The benefits of an amicable China–North Korea relationship surely outweigh the drawbacks of diplomacy collapse.

Although North Korea resumed long-range ballistic missile tests after engagement with the United States and South Korea failed, China continued to provide diplomatic cover for Pyongyang. In May 2022, China along with Russia vetoed a US-sponsored resolution imposing new sanctions on North Korea for the tests. The last time the UN Security Council was able to adopt a sanctions resolution was in December 2017, before the thaw in relations between North Korea and China.

China has also been supporting North Korea in other practical ways. In May 2022, it provided North Korea with medical supplies and experts when the country declared a national outbreak of Covid-19. And in April 2021, China sent secret food aid to North Korea, which was then under total lockdown. North Korea turned down US and South Korean aid and relied on Chinese Covid-19 vaccines for its troops and civilians. Beijing, it seems likely, has assisted Pyongyang construct a border fence to maintain stability and has stepped up surveillance on North Korean defectors living in China. Such assistance is in line with the ongoing North Korean government crackdown on cross-border smuggling and information exchange under the pretext of pandemic control. Despite border tightening, in the first three months of 2023, Chinese exports to North Korea approached pre-pandemic levels. Remarkably, China brought in items specifically requested by the North Korean government to meet the demands of the country’s elites, which did little to alleviate the general population’s food shortage problem. China continues to receive North Korean workers, in violation of sanctions.

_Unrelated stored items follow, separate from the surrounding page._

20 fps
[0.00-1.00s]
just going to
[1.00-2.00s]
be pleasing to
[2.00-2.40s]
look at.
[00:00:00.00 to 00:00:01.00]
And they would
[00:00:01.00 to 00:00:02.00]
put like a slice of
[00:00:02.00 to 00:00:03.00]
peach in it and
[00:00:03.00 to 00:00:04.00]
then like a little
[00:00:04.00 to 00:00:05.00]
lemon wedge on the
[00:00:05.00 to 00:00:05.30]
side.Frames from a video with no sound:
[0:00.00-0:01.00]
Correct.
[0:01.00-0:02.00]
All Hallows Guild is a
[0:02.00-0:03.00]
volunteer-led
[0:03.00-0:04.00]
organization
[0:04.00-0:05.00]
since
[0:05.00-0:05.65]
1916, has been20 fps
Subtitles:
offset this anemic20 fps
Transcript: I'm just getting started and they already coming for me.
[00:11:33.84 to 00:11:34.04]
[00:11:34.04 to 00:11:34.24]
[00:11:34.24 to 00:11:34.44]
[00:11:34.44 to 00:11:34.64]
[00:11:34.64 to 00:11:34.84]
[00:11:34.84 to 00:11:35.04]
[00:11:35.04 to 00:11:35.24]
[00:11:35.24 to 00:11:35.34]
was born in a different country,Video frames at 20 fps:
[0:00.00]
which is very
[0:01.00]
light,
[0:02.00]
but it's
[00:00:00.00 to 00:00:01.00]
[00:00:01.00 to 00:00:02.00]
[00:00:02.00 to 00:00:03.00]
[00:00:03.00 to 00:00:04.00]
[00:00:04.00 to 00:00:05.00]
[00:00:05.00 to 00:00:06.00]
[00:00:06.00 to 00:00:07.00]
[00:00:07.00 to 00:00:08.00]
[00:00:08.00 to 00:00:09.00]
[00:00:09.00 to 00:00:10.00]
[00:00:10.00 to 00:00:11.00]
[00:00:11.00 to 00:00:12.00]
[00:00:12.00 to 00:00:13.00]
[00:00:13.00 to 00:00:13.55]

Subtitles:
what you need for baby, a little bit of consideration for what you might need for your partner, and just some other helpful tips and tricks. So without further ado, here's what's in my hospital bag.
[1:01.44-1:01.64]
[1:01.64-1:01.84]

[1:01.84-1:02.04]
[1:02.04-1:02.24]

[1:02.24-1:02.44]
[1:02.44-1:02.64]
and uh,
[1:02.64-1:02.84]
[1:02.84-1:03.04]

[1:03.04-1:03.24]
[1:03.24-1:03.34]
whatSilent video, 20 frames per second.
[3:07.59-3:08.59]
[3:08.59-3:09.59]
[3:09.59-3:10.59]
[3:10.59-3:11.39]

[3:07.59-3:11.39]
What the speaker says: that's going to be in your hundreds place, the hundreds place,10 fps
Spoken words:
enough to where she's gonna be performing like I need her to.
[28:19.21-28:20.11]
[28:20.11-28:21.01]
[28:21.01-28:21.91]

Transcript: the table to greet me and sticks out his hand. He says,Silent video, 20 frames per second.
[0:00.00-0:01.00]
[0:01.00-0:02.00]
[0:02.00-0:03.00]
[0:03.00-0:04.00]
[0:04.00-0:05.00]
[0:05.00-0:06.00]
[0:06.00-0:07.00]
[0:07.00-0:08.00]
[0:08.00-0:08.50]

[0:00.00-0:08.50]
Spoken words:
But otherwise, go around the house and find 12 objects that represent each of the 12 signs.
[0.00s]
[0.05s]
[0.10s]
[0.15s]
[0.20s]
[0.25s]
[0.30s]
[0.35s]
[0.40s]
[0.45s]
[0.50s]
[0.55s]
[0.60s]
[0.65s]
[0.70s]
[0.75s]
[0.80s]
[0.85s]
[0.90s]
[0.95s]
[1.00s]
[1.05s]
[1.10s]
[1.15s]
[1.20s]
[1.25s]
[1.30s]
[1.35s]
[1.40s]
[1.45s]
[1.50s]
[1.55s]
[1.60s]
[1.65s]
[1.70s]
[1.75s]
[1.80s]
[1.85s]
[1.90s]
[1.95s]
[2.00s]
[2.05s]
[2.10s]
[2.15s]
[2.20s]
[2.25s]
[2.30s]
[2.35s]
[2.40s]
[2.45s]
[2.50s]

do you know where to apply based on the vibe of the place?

The benefits of an amicable China–North Korea relationship surely outweigh the drawbacks of diplomacy collapse, and this is the forgotten success of the North Korea charm offensive. Having Chinese backing will likely reduce the possibility of North Korea resuming talks with the United States and South Korea, and certainly while North Korea is improving its solid-fuel intercontinental ballistic missile technology. However, so long as Pyongyang does not test further nuclear devices in defiance of Chinese advice, Beijing is pleased with the post-2018 state of China–North Korea relations, and this is what North Korea wants, too.